In a case of dispossession, the donee is subrogated into the rights and actions of the donor.
Article 495
A donor does not warrant that the thing given is free of defects.
If, however, the donor has intentionally hidden a defect or if he has warranted that the thing donated is free of defects, he will be liable to compensate the donee for loss caused by this defect. He will also be bound to pay compensation if the gift is made for valuable consideration, provided that the amount of compensation does not exceed the value of the consideration given by the donee.
Article 496
A donor is only liable for his intentional acts or for his gross negligence.
Article 497
A donee is bound to perform the consideration imposed upon him, whether such consideration is in favor of the donor, a third party or in the public interest.
Article 498
If it appears that the value of the gift is less than that of the consideration imposed, the donee shall only be liable to perform the consideration to the extent of the value of the thing donated.
Article 499
If the donor stipulates that the donee shall, in consideration of the gift, discharge his debts, the donee shall only be liable, unless otherwise agreed, to discharge debts existing at the time of the gift.
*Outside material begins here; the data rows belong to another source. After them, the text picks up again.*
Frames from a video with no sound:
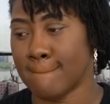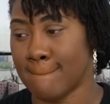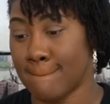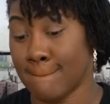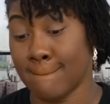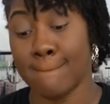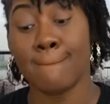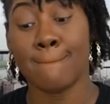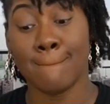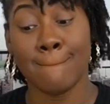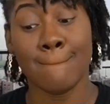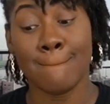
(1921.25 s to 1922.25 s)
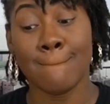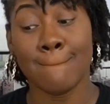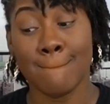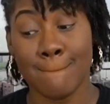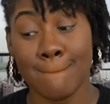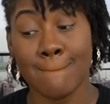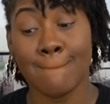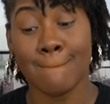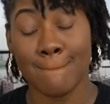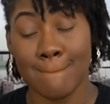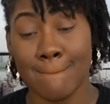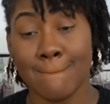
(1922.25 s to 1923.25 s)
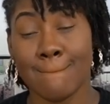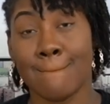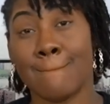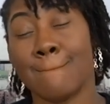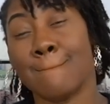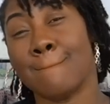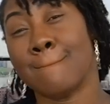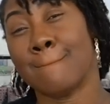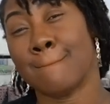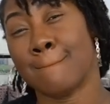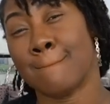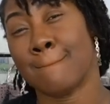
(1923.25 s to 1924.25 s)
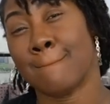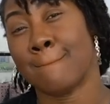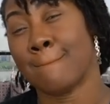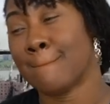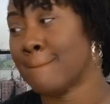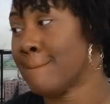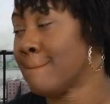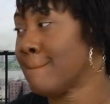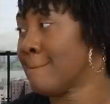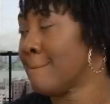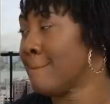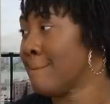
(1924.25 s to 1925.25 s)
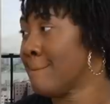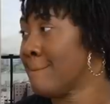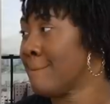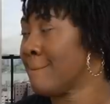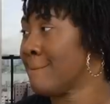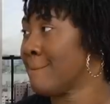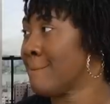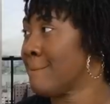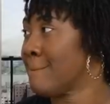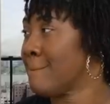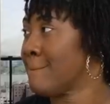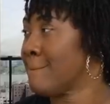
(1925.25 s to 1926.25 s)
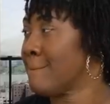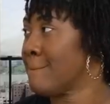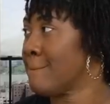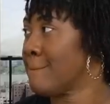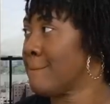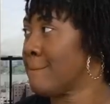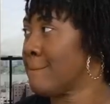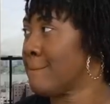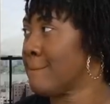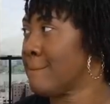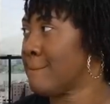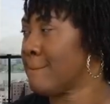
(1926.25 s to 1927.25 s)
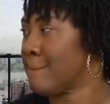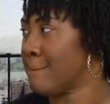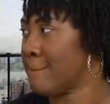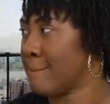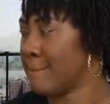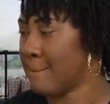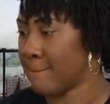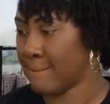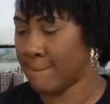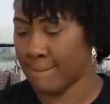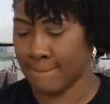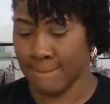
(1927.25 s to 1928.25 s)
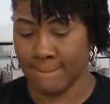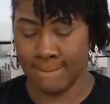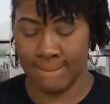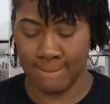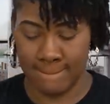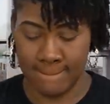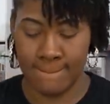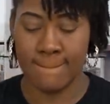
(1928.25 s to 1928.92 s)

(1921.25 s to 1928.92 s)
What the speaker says: The person shown says nothing.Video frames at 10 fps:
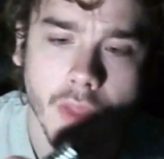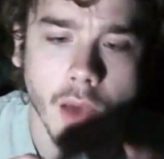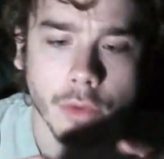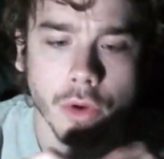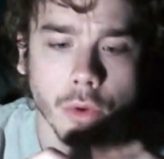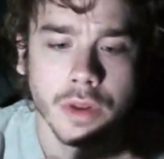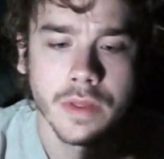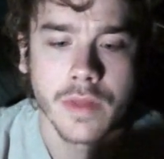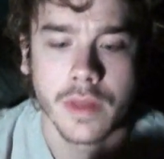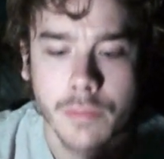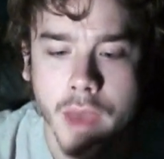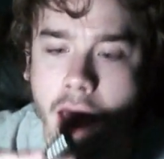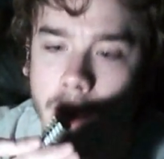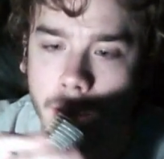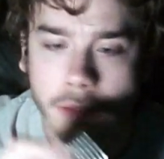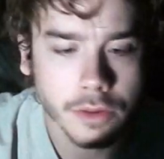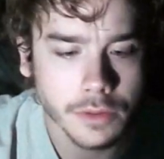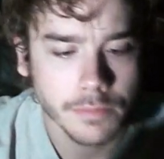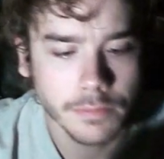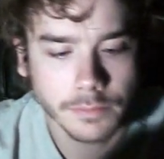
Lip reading: I was holding these magnets.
If the thing donated is burdened with a real right securing a debt due by the donor or by a third party, the donee shall be liable, unless otherwise agreed, to pay this debt.
3. Revocation of Gifts
Article 500
A donor may revoke a gift if the donee consents to his so doing.
If the donee does not consent to the revocation, the donor may apply to the court for authority to revoke the gift whenever he has reasonable grounds in support and when there is no obstacle to the revocation.
Article 501
There are, in particular, reasonable grounds for the revocation of a gift:
a) if the donee has failed in his duties towards the donor or one of his relatives, and such failure constitutes serious ingratitude on his part;
b) if the donor has become unable to maintain himself in accordance with his social position or to meet an obligation to pay alimony which he is legally bound to pay to another person;
c) in the event of a child being born to the donor after the donation, and still being alive at the time of revocation, or if the donor had a child which he believed dead at the time of the donation, which child is discovered to be still alive.
Article 502
An application for the revocation of a gift shall be rejected if one of the following obstacles exists:
a) if there is an inherent increase of the thing given, involving an increase in value thereof; but if this obstacle disappears, the right of revocation is renewed;
b) if one of the parties to the gift dies;
c) if the donee has definitely alienated the thing given; if, however, such alienation is only partial, the donor may revoke the gift as to the part remaining;
d) if the gift is made by one spouse to another, even if the donor wishes to revoke the gift after the dissolution of the marriage;
e) if the gift is made for the benefit of a relative with whom marriage is prohibited;
f) if the thing given has perished while in possession of the donee, whether by the act of the donee, by a cause beyond his control not attributable to him, or by use; if, however, the loss is partial, the revocation may be for the part remaining;
g) if the donee has supplied valuable consideration for the gift;
h) if the gift constitutes alms or an act of charity.
Article 503
A gift revoked by mutual consent or by a judgment is deemed to be null and void.
The donee is only liable for the restitution of the fruits as from the date of agreement of revocation or from the date of commencement of legal proceedings. He has the right to claim repayment of all necessary expenses that he has incurred and also of sums usefully spent by him but only up to the amount of any increase in value of the thing donated.
Article 504
If, without consent of the donee or without a decision of the court, the donor takes back the thing given, he is responsible to the donee for the loss of the thing donated whether such loss occurs from his act, from a cause beyond his control which is not attributable to him or as a result of the use of the thing.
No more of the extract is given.